During the week Rob Campbell wrote a fascinating article about the health reforms. He focused on “local” and his comments ring bells in my head. They made me wonder did he fall, or was he pushed from his position as Chair of the Health Authority.
Here the Pae Ora reforms have a very significant focus on the localisation of primary health services. This has been rather obscured in public debate by the centralisation of DHBs but to achieve local delivery and funding allocation is essential to the reform objectives. There are huge problems with this aspect of the reforms.
What is local?
Part is knowing what “local” is. (I will write separately on that in due course.) Part is also the way the reform is structured. At a very simple level the reform is trying to drive localisation from the centre (not quite oxymoronic but certainly a challenge). The prototype work on “localities” has mainly highlighted the depth and breadth of the needed network service response to health issues – much of it beyond the funding or operational scope of Te Whatu Ora. I have no doubt as the Iwi Māori Partnership Boards get established and operating they will identify the same issues.
Local versions of Weathering and Radical Help will be identified and there is a long distance to travel to meet that. Although the legislation requires local government involvement in the “locality” process, this has been very limited. There is really no structure to deliver response to the needs being identified. Whanau Ora, the Primary Health Organisations, service providers such as GPs, local and central government social agencies, voluntary services and iwi/hapū all have to be involved. We are finding this is much bigger than the legislation drafters really grasped.
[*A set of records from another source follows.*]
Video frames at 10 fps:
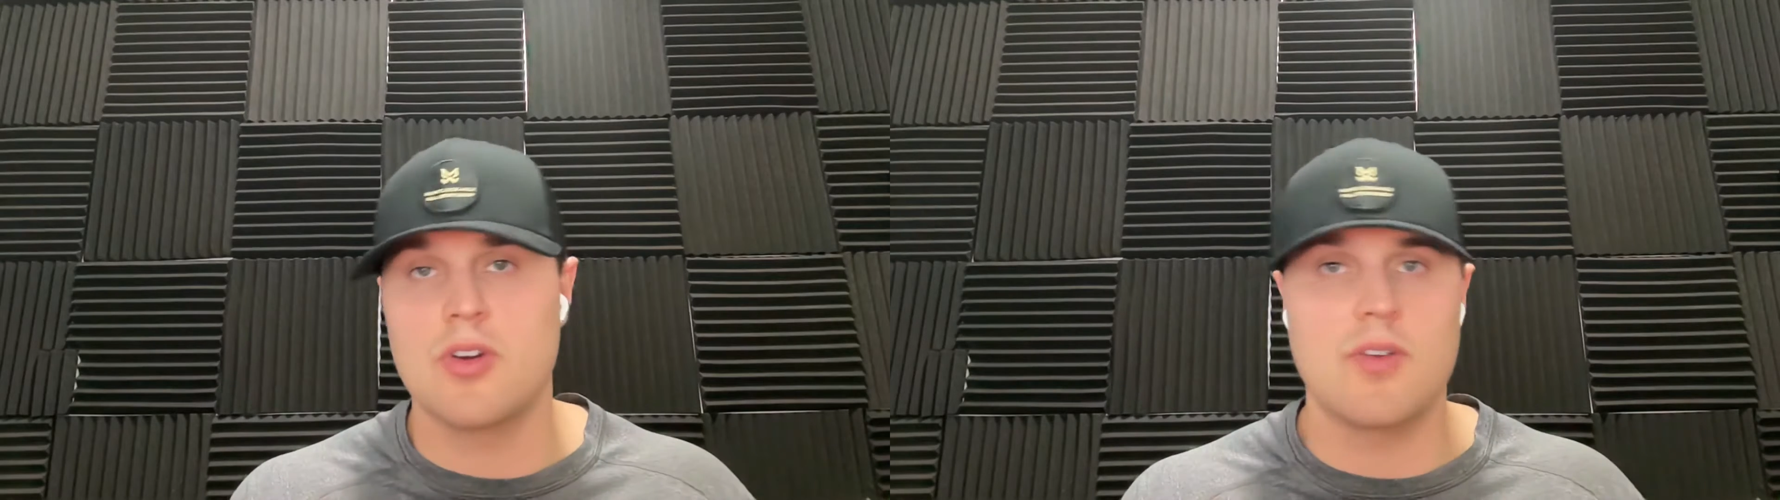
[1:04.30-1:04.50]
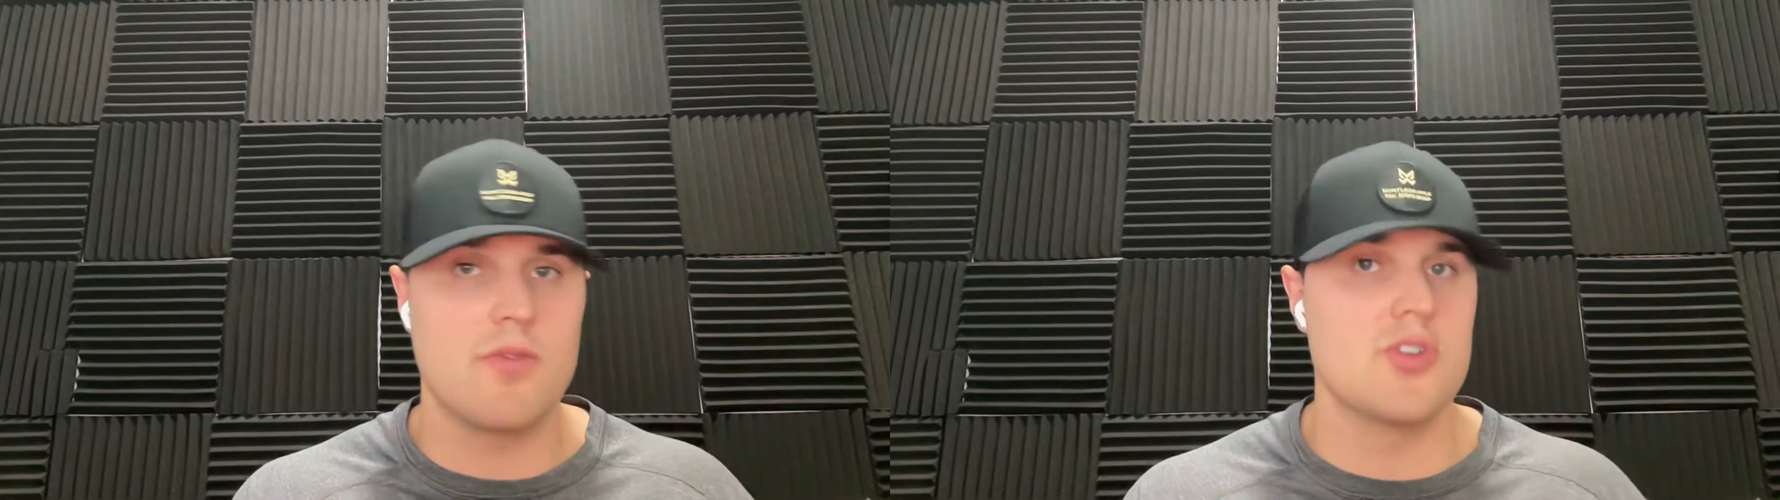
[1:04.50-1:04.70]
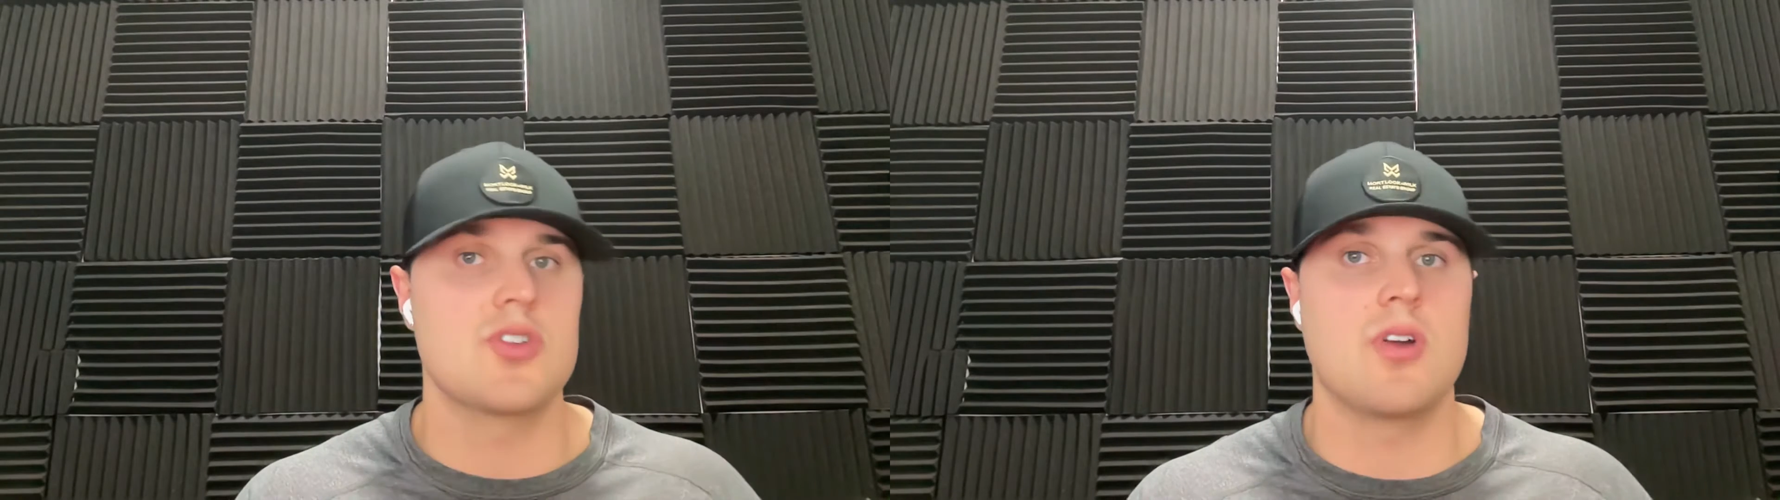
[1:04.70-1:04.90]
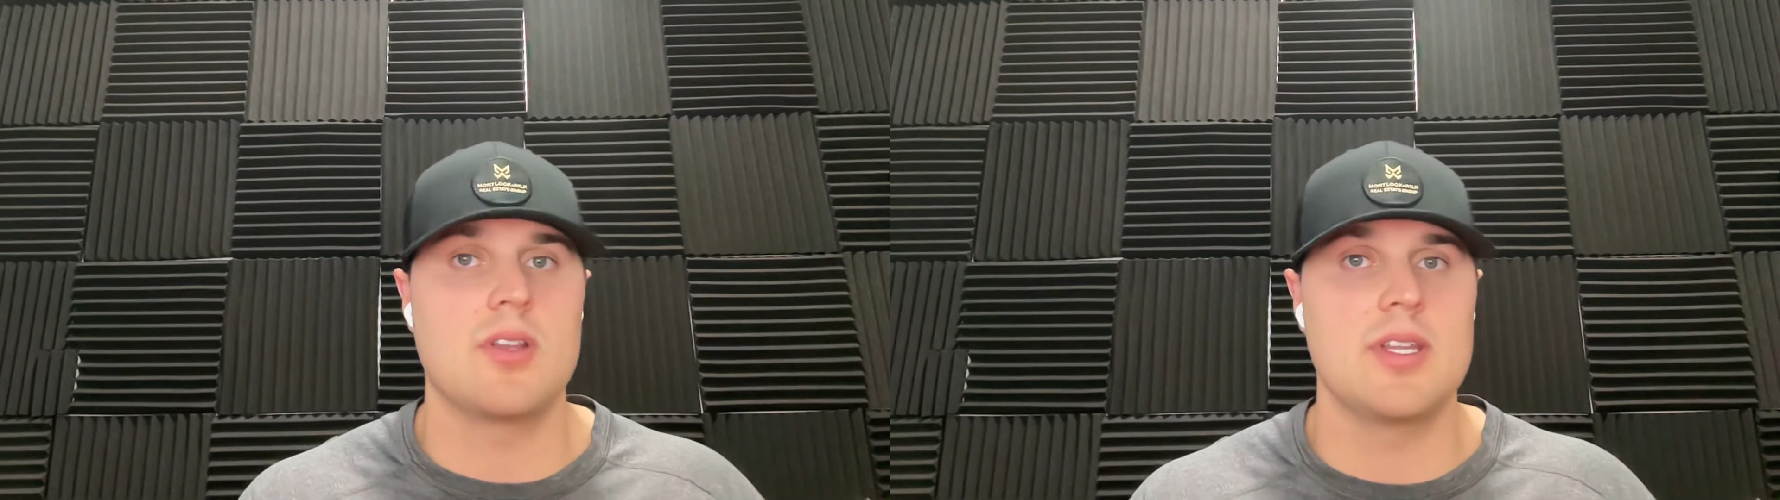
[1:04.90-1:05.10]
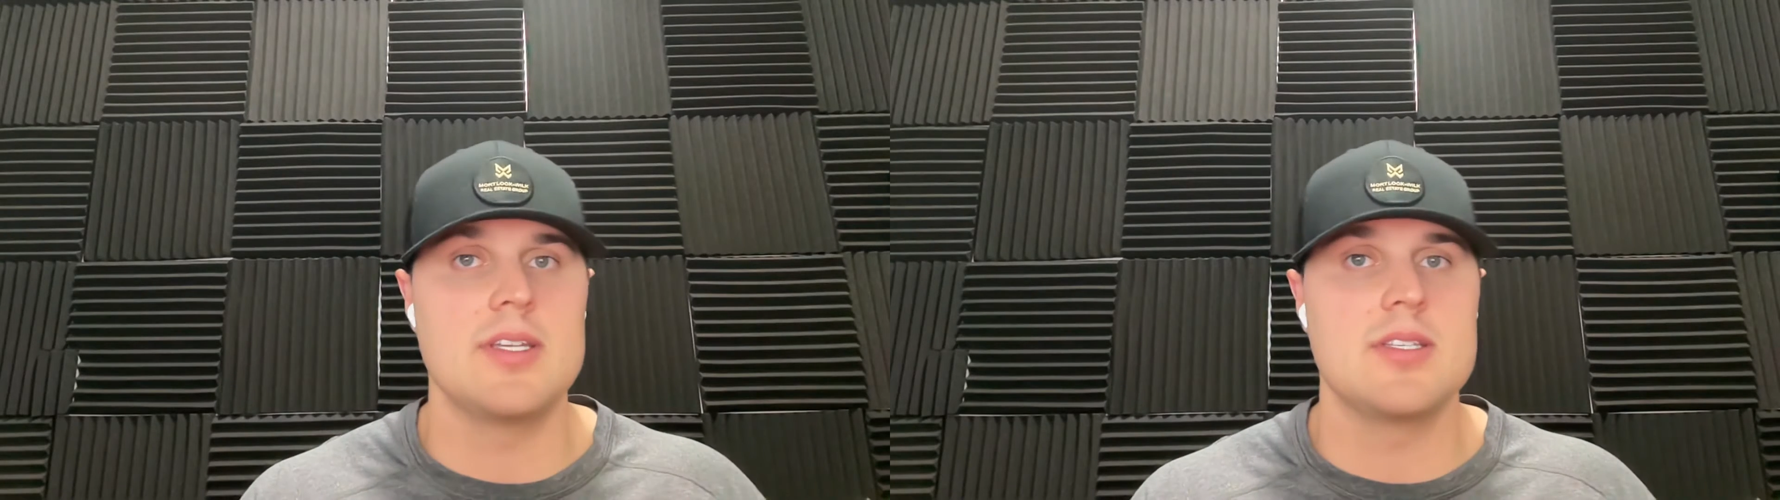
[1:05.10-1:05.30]
your conversion on
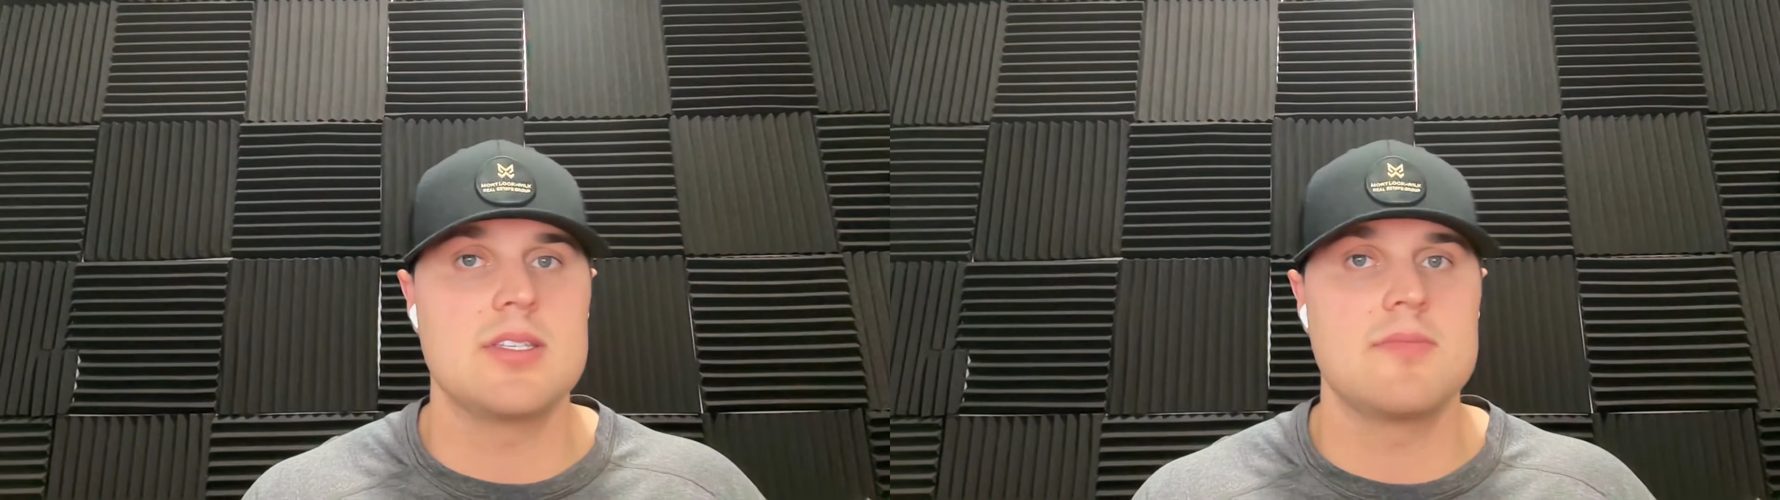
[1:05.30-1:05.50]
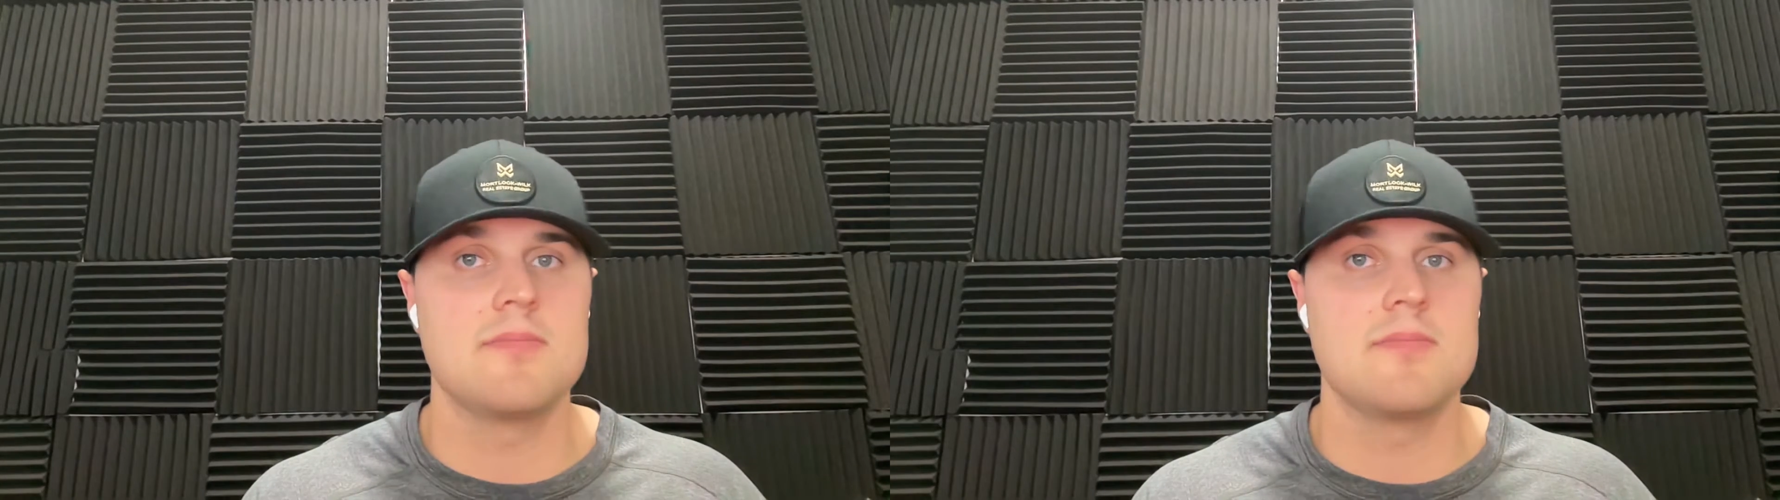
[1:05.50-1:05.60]
leads.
Those trying to implement this part of the reform have a more than daunting task, and there must be some resetting to support.
The reason for that failure is the distance the reform drafters have from real community lives. You can spend a lot of time and money designing systems when often what is really needed is just funding for what is already there.
I endorse these comments. However, we had an integrated health system at the CDHB which the Ministry of Health destroyed by removing the executive. By the majority of the CDHB Board following the Ministry’s directive they participated in ripping apart a collaborative model which was working. If you don’t believe me, ask your GP when you are next visiting what they think about the new health model.
In the article Rob Campbell refers to the New Local organisation in the UK. Here’s a link to the organisation https://www.newlocal.org.uk/articles/how-we-lost-sight-of-the-point-of-public-services/.
One of the elements of the New Local style refers to Strengths-based working which requires deep changes to the structure and culture of organisations and local systems at every level. As I read this document it reminded me of how things used to occur before the theoreticians destroyed the public service. The article stated that there are some common characteristics of strengths-based organisations:
- Values-led recruitment which attracts people who have strong communication skills, self-awareness and empathy.
- Teams delivering strengths-based and co-produced services which tend towards self-management.
- Authentic Leaders who also embody the qualities of strengths-based front-line workers, such as self-awareness, strong values and self-reflection.
- Co-creation – the idea that people with lived experience are integral to the design and running of services – features in organisational governance structures.
- Evidence is collected for learning rather than control, striving to be learning organisations which are constantly innovating.
- Strengths-based organisations recognise that solutions to the challenges people face normally need system-wide responses and that the system can often be a cause of some of the challenges that people face. They therefore tend to create flatter organisational structures with porous organisational boundaries, based on networks rather than hierarchies, where knowledge can flow across organisational boundaries and new innovative solutions can be developed both within and across organisations.
Imagine if the staff at CCC were able to adopt this type of operating, rather than the current system which obviously is not working judging by the staff and resident’s surveys.